Start of DATA PROVIDED
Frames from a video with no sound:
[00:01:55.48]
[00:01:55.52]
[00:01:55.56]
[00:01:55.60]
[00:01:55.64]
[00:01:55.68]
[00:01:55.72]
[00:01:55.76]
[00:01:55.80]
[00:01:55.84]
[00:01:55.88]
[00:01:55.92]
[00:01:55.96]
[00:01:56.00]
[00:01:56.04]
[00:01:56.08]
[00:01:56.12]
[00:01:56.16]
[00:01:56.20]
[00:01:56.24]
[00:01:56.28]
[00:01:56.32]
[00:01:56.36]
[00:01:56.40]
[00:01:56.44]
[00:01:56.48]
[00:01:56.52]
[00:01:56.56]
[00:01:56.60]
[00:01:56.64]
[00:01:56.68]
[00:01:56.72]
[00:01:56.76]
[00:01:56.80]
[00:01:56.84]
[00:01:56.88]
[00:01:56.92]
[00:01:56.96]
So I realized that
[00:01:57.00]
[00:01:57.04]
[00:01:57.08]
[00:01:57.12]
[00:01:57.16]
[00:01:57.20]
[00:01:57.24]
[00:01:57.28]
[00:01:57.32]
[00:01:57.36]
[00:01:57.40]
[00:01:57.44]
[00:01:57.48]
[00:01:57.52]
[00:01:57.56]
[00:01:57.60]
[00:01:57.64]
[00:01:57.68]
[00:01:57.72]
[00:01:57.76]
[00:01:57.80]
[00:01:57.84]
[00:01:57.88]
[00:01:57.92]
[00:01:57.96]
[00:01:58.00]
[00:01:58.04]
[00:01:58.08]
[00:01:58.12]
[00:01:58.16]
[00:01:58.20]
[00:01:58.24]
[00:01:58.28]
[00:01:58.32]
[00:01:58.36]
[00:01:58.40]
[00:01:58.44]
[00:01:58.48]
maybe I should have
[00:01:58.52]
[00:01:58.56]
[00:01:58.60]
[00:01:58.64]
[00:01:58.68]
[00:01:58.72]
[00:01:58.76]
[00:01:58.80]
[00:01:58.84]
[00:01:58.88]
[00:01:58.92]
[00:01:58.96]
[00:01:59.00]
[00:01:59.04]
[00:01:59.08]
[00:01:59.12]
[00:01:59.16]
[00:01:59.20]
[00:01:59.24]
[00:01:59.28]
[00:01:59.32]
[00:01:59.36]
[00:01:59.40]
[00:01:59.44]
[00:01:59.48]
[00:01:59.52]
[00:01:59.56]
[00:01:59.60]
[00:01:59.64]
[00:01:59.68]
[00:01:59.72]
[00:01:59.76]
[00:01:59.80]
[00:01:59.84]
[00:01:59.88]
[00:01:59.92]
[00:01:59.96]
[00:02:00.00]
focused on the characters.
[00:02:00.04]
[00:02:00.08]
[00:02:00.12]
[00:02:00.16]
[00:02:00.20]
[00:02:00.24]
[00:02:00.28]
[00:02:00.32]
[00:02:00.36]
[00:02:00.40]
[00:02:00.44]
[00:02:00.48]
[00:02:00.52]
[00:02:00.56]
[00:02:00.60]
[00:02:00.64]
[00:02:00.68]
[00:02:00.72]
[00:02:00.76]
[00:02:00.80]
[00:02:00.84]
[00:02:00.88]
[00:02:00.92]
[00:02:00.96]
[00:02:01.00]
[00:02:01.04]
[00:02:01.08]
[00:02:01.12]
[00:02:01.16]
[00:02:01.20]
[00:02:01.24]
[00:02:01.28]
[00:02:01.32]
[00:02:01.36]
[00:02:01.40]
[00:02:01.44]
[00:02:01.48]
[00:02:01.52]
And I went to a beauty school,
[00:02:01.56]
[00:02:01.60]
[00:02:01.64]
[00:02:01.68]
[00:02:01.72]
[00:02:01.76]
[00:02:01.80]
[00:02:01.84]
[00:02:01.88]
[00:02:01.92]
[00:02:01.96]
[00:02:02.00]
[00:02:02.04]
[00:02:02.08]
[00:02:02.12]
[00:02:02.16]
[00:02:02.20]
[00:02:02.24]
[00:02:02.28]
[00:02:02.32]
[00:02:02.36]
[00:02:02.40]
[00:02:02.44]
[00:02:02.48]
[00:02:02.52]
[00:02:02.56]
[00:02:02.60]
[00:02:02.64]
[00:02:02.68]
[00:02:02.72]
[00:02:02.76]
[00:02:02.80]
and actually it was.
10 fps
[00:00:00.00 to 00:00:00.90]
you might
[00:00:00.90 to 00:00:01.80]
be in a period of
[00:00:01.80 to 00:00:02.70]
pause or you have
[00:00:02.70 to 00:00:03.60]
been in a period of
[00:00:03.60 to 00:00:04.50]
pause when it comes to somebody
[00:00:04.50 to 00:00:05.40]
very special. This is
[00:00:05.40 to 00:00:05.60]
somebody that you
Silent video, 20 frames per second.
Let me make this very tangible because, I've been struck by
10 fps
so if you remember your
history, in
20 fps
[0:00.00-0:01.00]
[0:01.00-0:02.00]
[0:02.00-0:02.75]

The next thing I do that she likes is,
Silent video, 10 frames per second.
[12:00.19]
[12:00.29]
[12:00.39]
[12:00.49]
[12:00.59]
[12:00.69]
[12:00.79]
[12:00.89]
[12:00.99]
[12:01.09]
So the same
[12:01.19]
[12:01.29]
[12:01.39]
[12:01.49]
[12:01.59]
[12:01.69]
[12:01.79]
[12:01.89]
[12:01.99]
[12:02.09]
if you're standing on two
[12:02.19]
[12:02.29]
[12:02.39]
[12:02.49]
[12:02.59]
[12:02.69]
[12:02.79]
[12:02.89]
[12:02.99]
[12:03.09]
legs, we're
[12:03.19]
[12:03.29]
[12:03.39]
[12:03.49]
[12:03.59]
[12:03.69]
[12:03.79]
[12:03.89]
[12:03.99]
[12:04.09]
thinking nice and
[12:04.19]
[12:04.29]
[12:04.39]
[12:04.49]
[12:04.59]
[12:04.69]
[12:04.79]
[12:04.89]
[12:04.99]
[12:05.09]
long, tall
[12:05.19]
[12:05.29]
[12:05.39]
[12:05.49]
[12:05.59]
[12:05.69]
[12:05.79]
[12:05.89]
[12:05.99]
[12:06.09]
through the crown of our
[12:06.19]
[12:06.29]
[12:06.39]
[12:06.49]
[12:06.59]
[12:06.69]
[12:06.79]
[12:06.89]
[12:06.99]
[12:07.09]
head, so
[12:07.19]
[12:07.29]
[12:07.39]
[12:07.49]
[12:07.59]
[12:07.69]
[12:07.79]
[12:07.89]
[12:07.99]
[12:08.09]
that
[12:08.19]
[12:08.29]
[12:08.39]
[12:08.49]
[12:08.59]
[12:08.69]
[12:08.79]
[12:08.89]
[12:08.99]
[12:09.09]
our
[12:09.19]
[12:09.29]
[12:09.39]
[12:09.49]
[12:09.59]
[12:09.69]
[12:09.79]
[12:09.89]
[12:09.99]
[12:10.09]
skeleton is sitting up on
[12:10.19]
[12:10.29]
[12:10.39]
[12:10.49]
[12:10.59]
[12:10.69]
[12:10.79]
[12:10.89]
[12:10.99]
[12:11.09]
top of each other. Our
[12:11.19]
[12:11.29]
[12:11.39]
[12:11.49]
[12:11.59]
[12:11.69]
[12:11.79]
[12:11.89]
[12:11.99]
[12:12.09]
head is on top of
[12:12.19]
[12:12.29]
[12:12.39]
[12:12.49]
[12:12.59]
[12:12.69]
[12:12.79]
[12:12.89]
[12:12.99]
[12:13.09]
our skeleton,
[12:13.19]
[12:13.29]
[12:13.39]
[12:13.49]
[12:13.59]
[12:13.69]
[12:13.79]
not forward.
End of DATA PROVIDED
- _ASSIGNMENT_
Transcribe the lines above between the line holding "[00:02:00.76]" and the line holding "[00:02:02.76]", inclusive, exactly as they stand and with nothing added.

- _WRITTEN RESPONSE_
[00:02:00.76]
[00:02:00.80]
[00:02:00.84]
[00:02:00.88]
[00:02:00.92]
[00:02:00.96]
[00:02:01.00]
[00:02:01.04]
[00:02:01.08]
[00:02:01.12]
[00:02:01.16]
[00:02:01.20]
[00:02:01.24]
[00:02:01.28]
[00:02:01.32]
[00:02:01.36]
[00:02:01.40]
[00:02:01.44]
[00:02:01.48]
[00:02:01.52]
And I went to a beauty school,
[00:02:01.56]
[00:02:01.60]
[00:02:01.64]
[00:02:01.68]
[00:02:01.72]
[00:02:01.76]
[00:02:01.80]
[00:02:01.84]
[00:02:01.88]
[00:02:01.92]
[00:02:01.96]
[00:02:02.00]
[00:02:02.04]
[00:02:02.08]
[00:02:02.12]
[00:02:02.16]
[00:02:02.20]
[00:02:02.24]
[00:02:02.28]
[00:02:02.32]
[00:02:02.36]
[00:02:02.40]
[00:02:02.44]
[00:02:02.48]
[00:02:02.52]
[00:02:02.56]
[00:02:02.60]
[00:02:02.64]
[00:02:02.68]
[00:02:02.72]
[00:02:02.76]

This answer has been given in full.